Reproduce only what runs from the line containing "(6.00 s to 7.00 s)" to the line containing "(0.00 s to 12.00 s)" in the records below, inclusive. Keep it exact, and keep the pictures out.

Stored items from a collection
###

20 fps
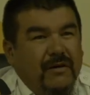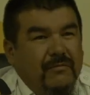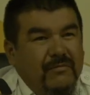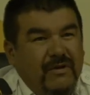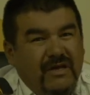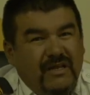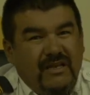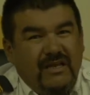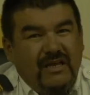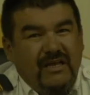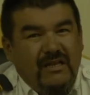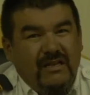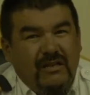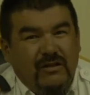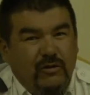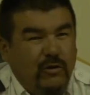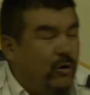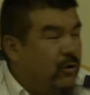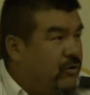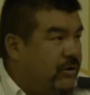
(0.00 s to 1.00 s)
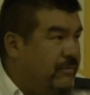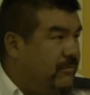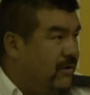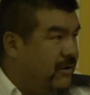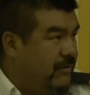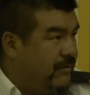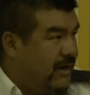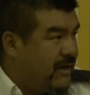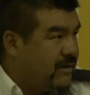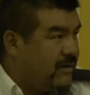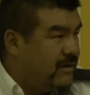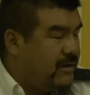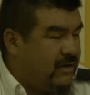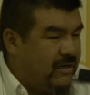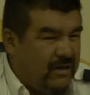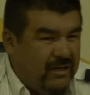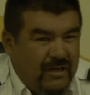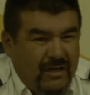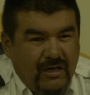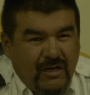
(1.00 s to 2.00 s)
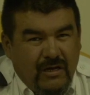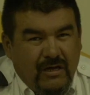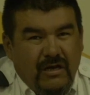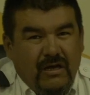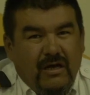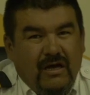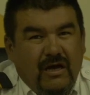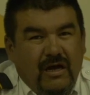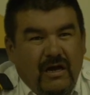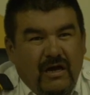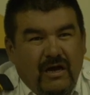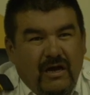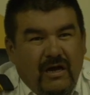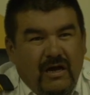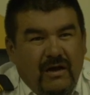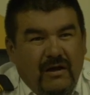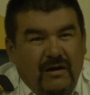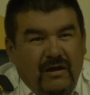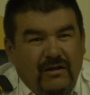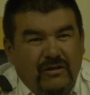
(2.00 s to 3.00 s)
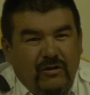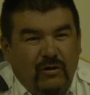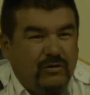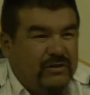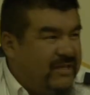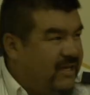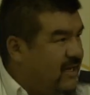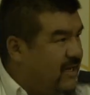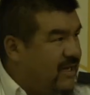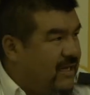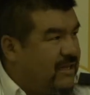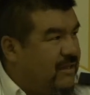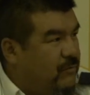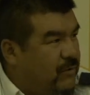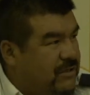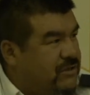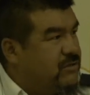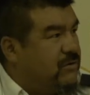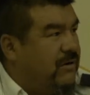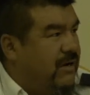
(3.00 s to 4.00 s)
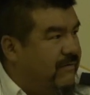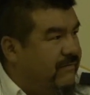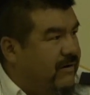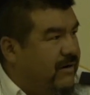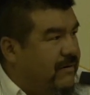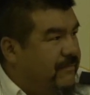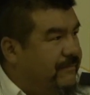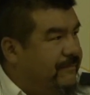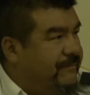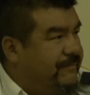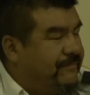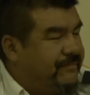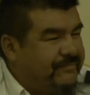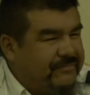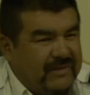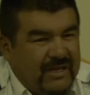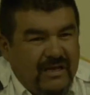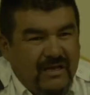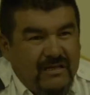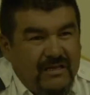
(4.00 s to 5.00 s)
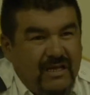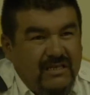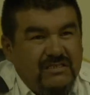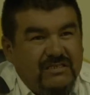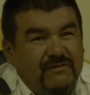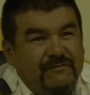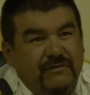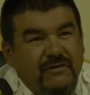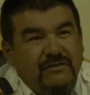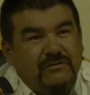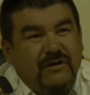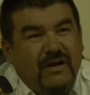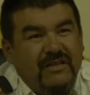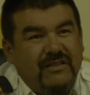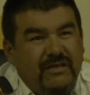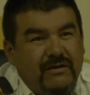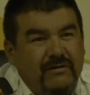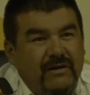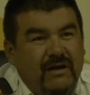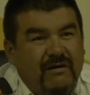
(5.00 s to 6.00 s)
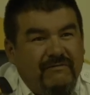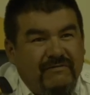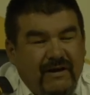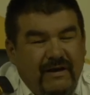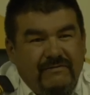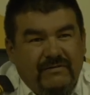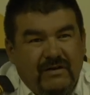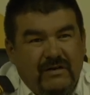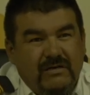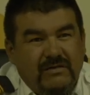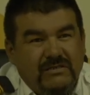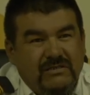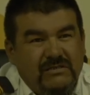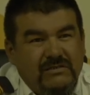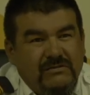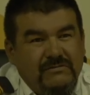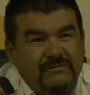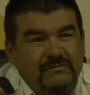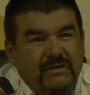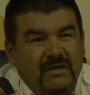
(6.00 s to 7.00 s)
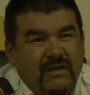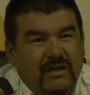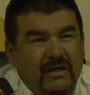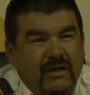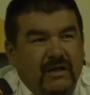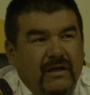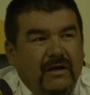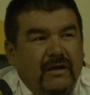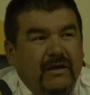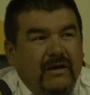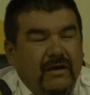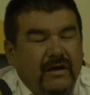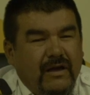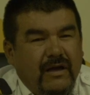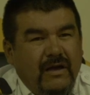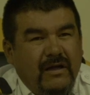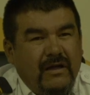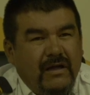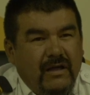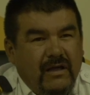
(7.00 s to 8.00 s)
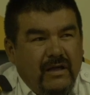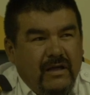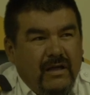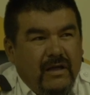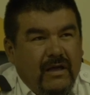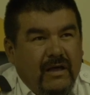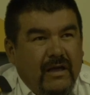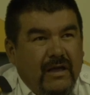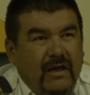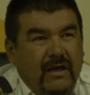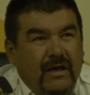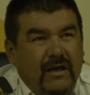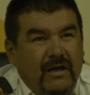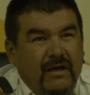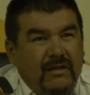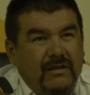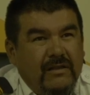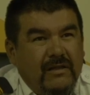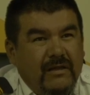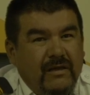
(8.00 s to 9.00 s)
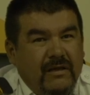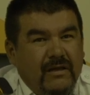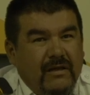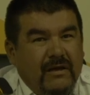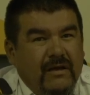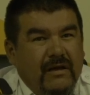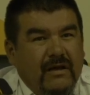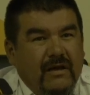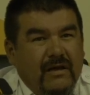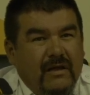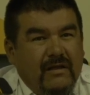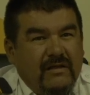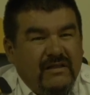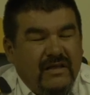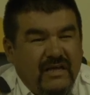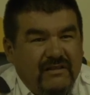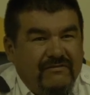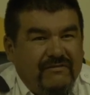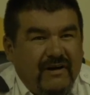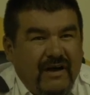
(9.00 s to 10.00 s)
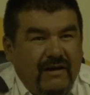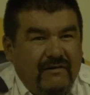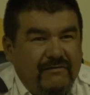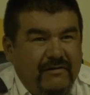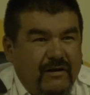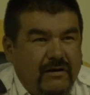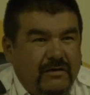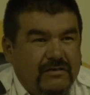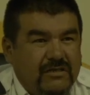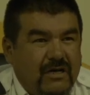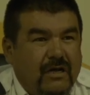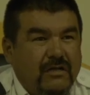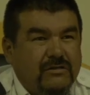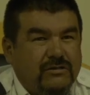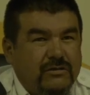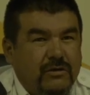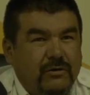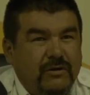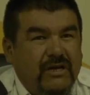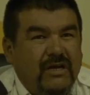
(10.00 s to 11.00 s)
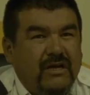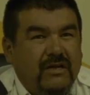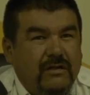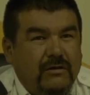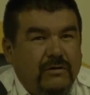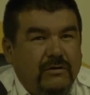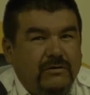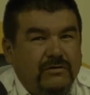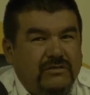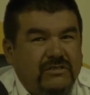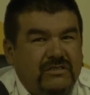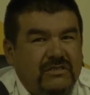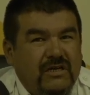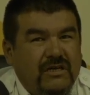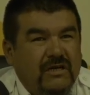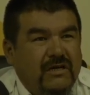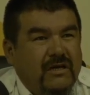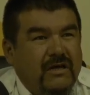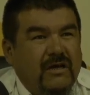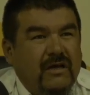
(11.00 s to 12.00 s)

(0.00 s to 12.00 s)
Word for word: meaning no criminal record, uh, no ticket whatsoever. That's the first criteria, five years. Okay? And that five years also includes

###

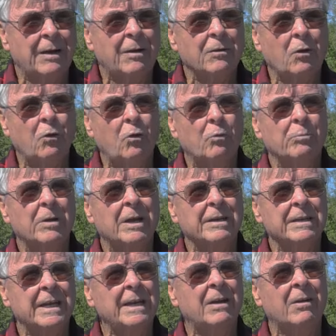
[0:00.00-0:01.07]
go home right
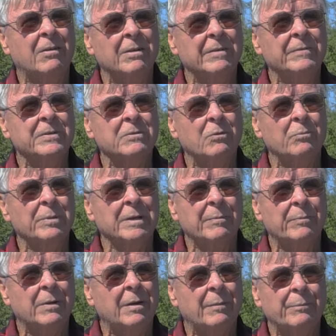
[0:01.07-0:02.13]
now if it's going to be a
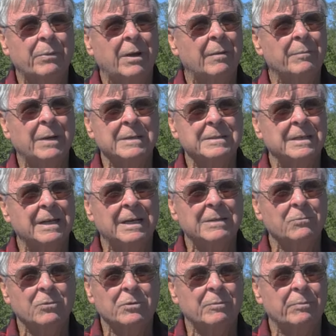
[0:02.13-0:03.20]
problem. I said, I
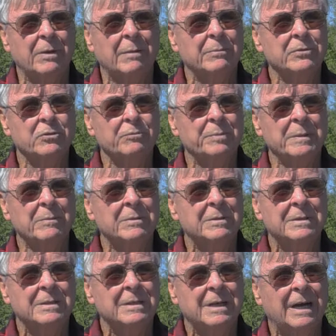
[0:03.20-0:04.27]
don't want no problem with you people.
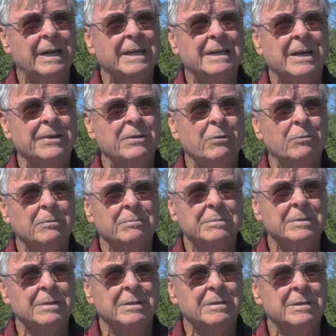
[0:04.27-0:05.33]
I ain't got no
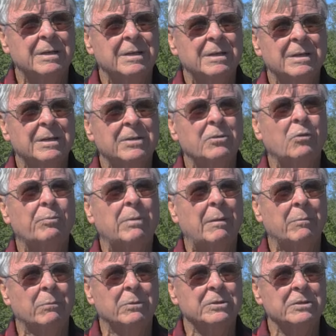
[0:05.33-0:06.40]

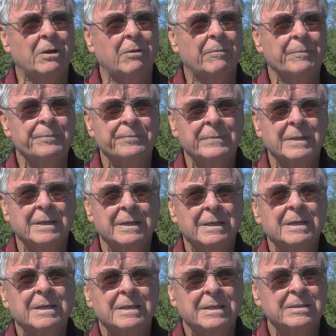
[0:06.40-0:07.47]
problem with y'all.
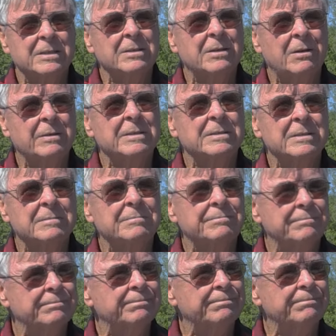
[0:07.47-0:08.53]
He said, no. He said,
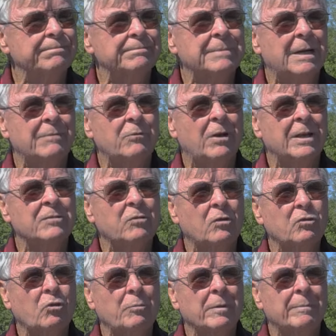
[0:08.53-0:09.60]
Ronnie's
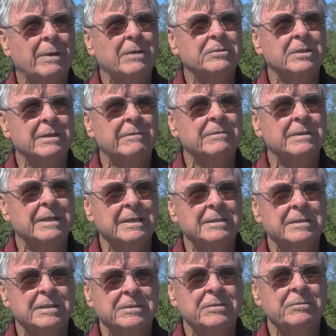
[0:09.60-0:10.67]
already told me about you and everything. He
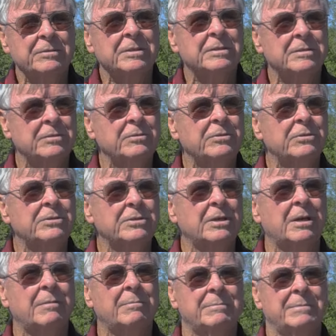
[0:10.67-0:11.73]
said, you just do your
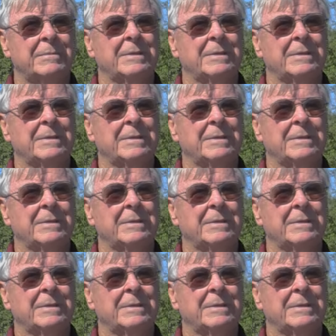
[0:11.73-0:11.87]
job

###

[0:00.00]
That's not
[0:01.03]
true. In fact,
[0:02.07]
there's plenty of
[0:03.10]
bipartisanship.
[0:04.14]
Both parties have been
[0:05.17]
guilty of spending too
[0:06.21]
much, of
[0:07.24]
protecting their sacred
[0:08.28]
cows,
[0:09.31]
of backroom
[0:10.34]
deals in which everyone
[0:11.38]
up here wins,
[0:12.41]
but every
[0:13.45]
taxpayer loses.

###

### WRITTEN RESPONSE
(6.00 s to 7.00 s)
(7.00 s to 8.00 s)
(8.00 s to 9.00 s)
(9.00 s to 10.00 s)
(10.00 s to 11.00 s)
(11.00 s to 12.00 s)

(0.00 s to 12.00 s)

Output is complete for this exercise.